(Data extract begins)
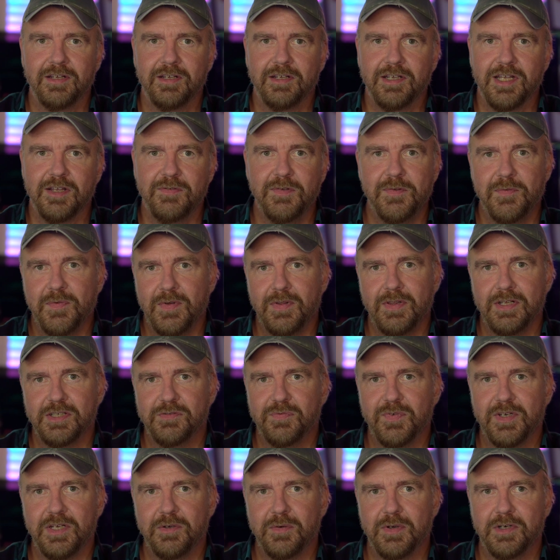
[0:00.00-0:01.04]
If you found this
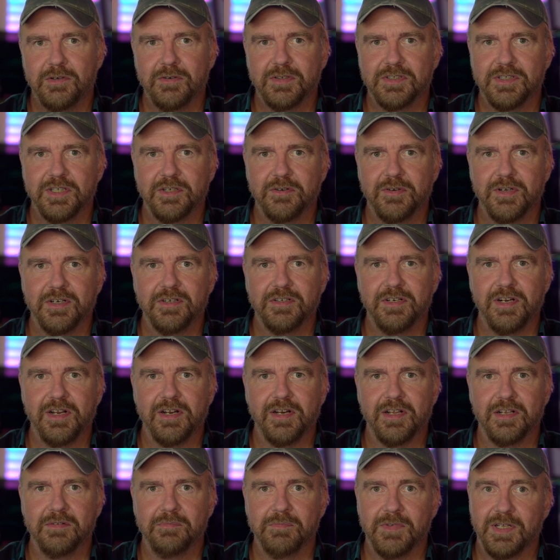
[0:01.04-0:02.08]
video interesting or
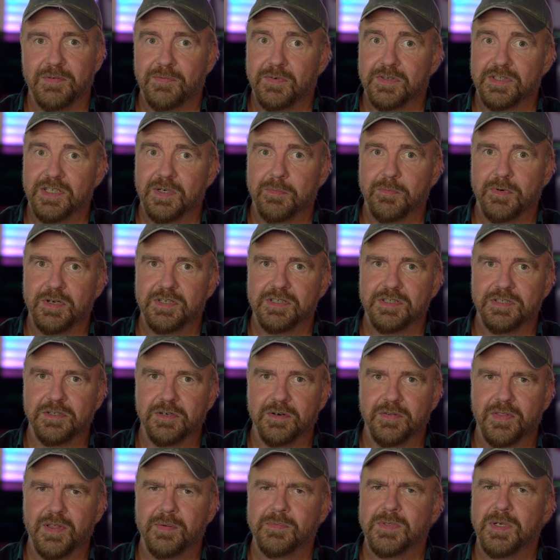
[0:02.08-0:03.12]
entertaining, and for some reason your
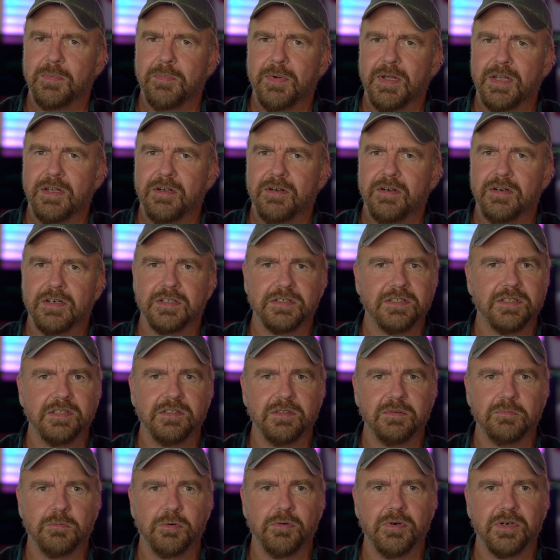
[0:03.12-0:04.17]
thumbs up icon is
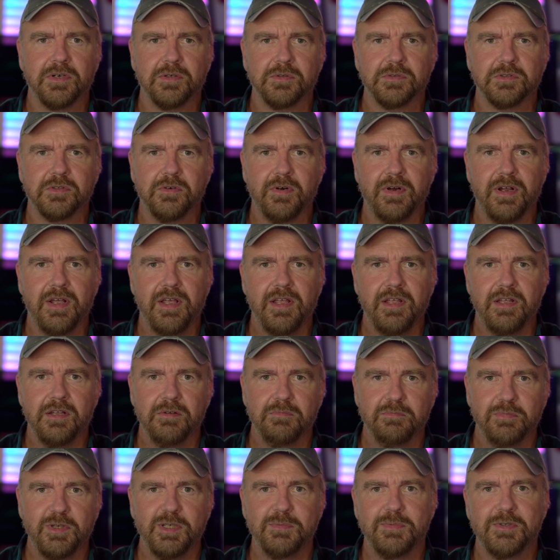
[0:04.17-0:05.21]
still boring old gray,
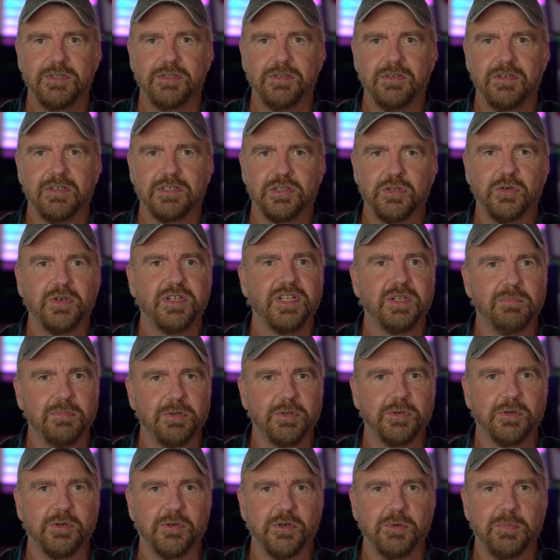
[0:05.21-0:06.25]
please be sure to join the
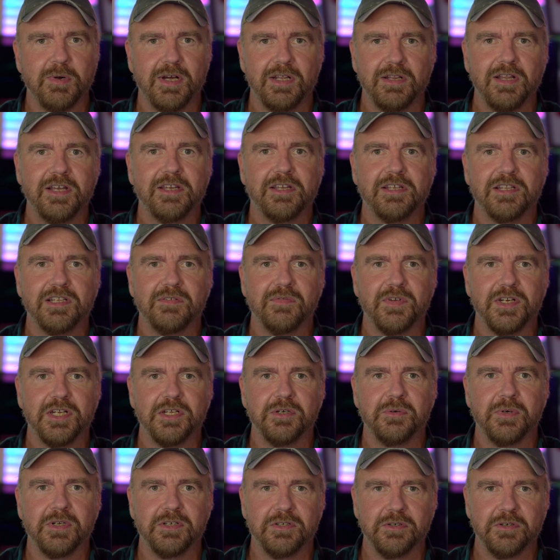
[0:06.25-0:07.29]
blue crew by liking the
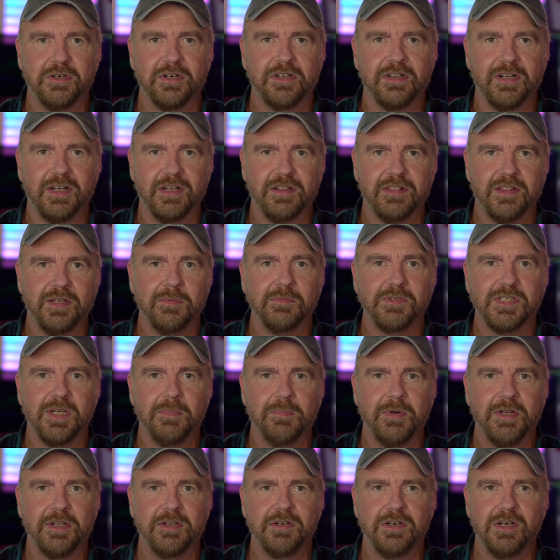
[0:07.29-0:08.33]
video and turning that thumbs up
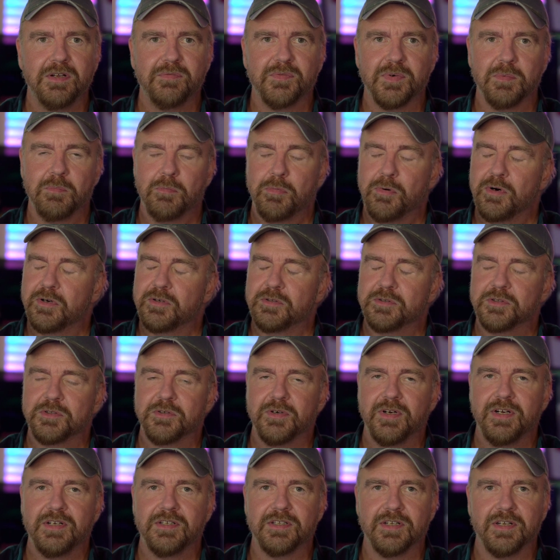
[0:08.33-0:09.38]
icon from boring old
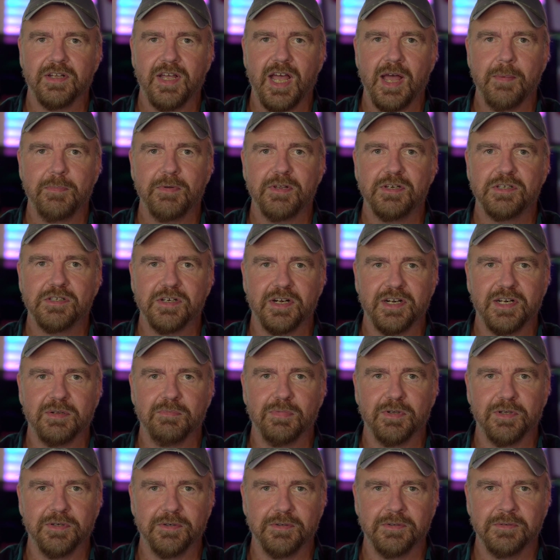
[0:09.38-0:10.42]
gray to happy shiny
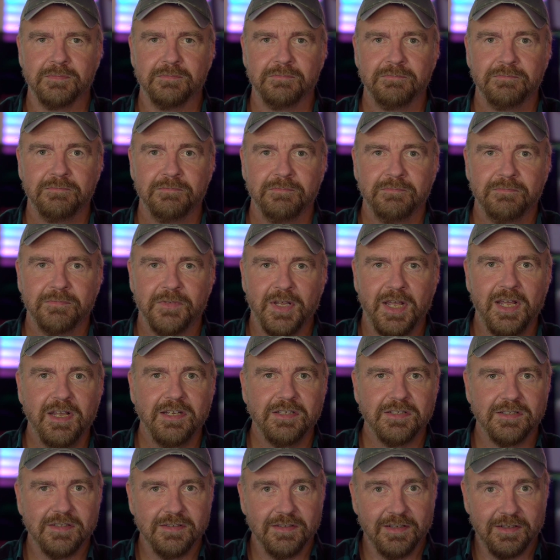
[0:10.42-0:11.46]
blue.
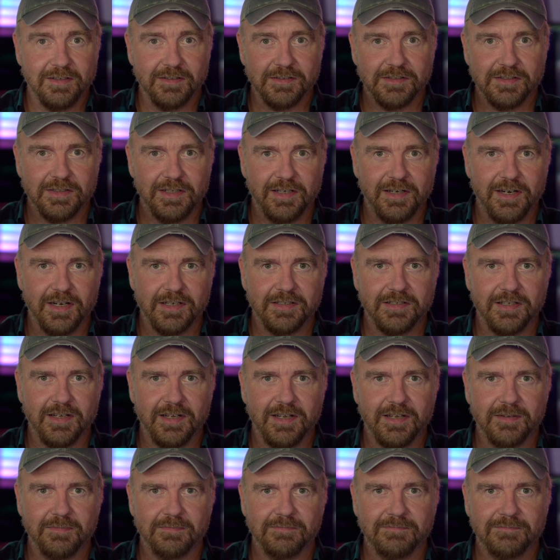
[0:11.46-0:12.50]
Thanks, and I'll see you next
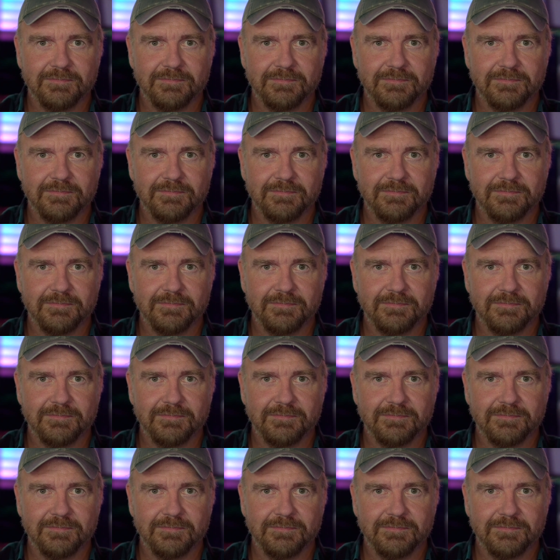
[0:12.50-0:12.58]
time.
(Data extract ends)
What you are asked to do: Omit the images and transcribe all of the records above word for word.

Solution for this exercise:
[0:00.00-0:01.04]
If you found this
[0:01.04-0:02.08]
video interesting or
[0:02.08-0:03.12]
entertaining, and for some reason your
[0:03.12-0:04.17]
thumbs up icon is
[0:04.17-0:05.21]
still boring old gray,
[0:05.21-0:06.25]
please be sure to join the
[0:06.25-0:07.29]
blue crew by liking the
[0:07.29-0:08.33]
video and turning that thumbs up
[0:08.33-0:09.38]
icon from boring old
[0:09.38-0:10.42]
gray to happy shiny
[0:10.42-0:11.46]
blue.
[0:11.46-0:12.50]
Thanks, and I'll see you next
[0:12.50-0:12.58]
time.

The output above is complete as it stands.